**What is required**
Write out exactly, excluding pictures, the lines from the one containing "[0:04.50-0:05.40]" through the end of the data, both included.

(Data Opens)

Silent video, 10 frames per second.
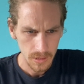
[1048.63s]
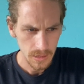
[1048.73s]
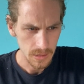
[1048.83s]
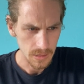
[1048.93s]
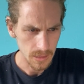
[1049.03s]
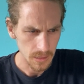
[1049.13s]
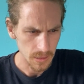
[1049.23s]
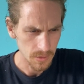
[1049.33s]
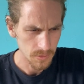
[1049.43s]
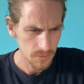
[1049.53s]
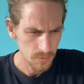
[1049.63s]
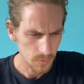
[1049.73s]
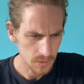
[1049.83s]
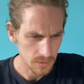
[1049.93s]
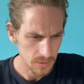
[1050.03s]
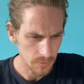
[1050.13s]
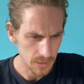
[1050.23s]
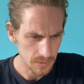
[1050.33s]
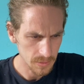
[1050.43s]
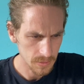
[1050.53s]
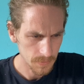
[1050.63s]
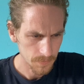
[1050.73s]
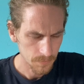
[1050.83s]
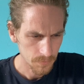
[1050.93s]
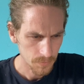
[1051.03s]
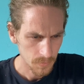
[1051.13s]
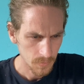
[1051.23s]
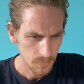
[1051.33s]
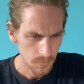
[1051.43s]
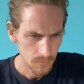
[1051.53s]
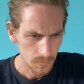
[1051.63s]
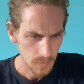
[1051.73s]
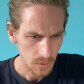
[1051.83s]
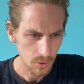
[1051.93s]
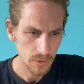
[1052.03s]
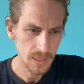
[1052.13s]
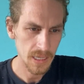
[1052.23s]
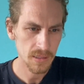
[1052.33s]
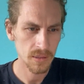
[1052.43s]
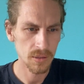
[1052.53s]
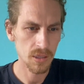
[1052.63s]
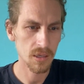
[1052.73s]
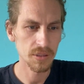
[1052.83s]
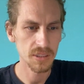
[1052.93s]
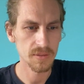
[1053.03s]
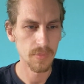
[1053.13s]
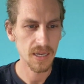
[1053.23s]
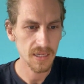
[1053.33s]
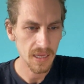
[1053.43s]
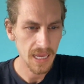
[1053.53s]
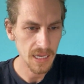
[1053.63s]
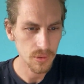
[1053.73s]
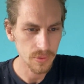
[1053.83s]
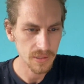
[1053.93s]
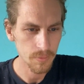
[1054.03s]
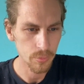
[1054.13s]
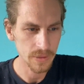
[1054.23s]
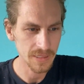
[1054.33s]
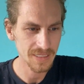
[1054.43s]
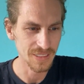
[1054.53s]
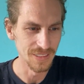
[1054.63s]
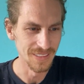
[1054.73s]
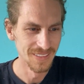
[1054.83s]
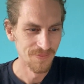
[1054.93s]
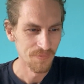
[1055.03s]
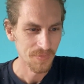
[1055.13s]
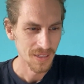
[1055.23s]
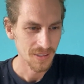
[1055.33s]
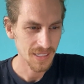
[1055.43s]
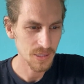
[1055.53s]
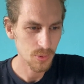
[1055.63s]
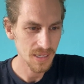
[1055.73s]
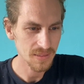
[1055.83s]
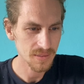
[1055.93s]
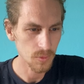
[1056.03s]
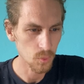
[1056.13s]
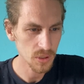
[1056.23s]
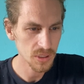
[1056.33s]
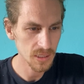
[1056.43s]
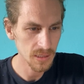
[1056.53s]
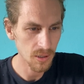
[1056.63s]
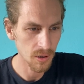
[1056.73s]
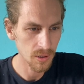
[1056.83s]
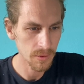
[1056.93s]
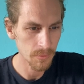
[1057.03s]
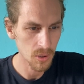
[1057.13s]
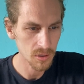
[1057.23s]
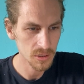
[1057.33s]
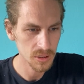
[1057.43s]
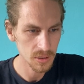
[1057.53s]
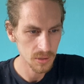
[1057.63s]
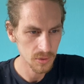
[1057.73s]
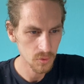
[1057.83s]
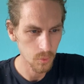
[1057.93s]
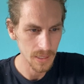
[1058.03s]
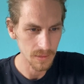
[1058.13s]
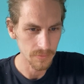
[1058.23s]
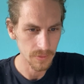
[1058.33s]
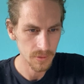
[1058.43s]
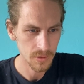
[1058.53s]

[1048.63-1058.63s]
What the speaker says: he what does he write? Oh, he acknowledges my accurate prediction. He writes, watching on March 12,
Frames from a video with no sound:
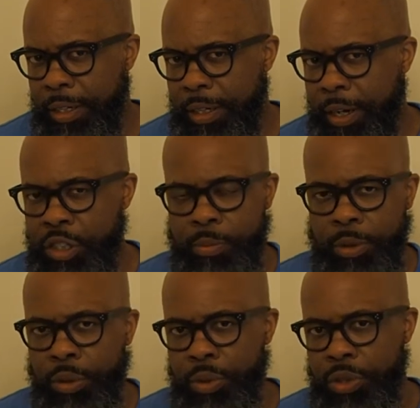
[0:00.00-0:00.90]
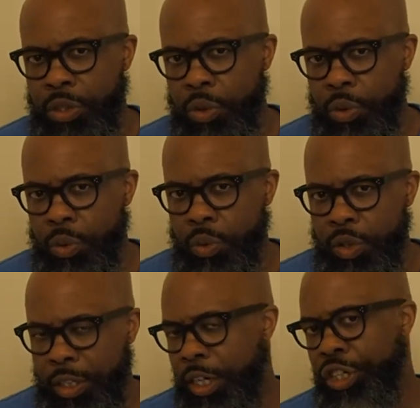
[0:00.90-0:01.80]
as opposed to
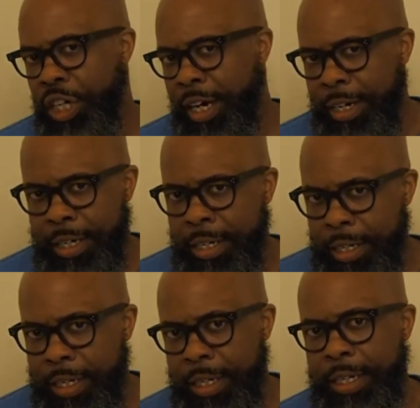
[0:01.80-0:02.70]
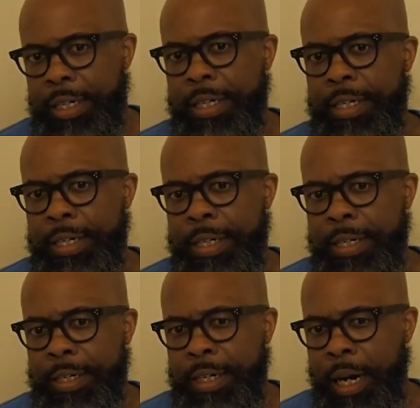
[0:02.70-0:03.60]
Touch ID,
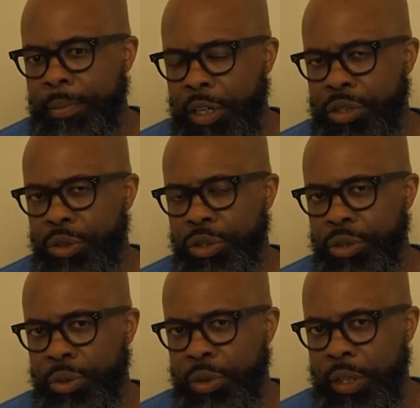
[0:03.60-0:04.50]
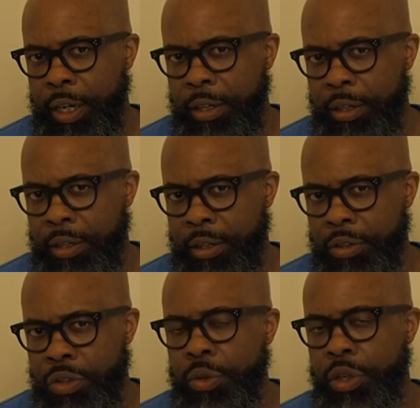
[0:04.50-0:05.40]
I'm not so sure that the
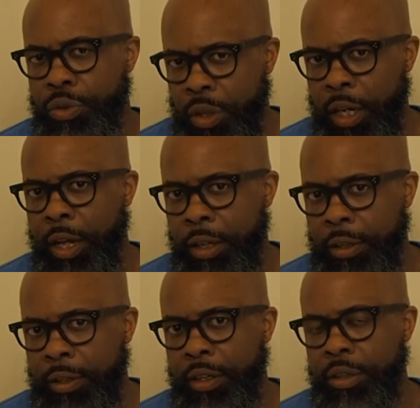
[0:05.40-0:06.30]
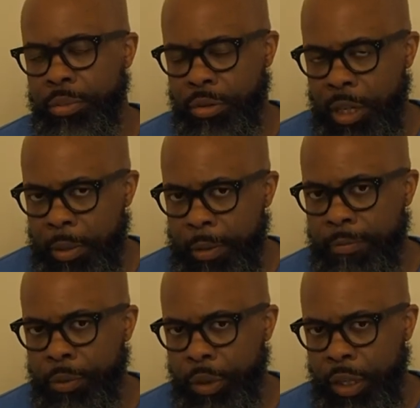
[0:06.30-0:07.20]
$200 premium
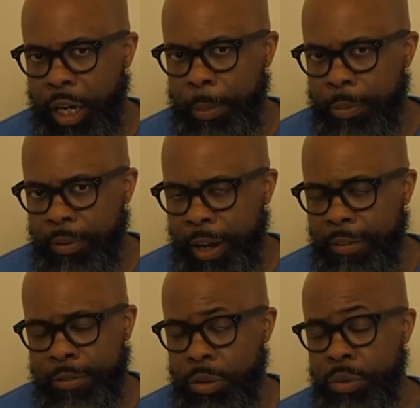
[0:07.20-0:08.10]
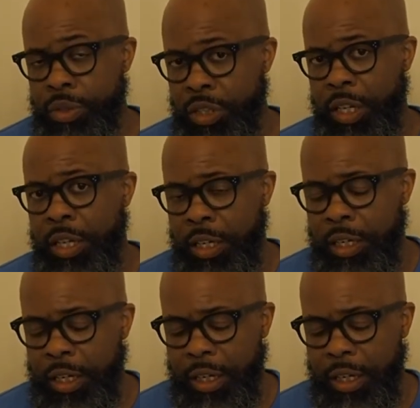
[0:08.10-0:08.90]
for the iPhone 10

(Data Closes)

**Task result**
[0:04.50-0:05.40]
I'm not so sure that the
[0:05.40-0:06.30]
[0:06.30-0:07.20]
$200 premium
[0:07.20-0:08.10]
[0:08.10-0:08.90]
for the iPhone 10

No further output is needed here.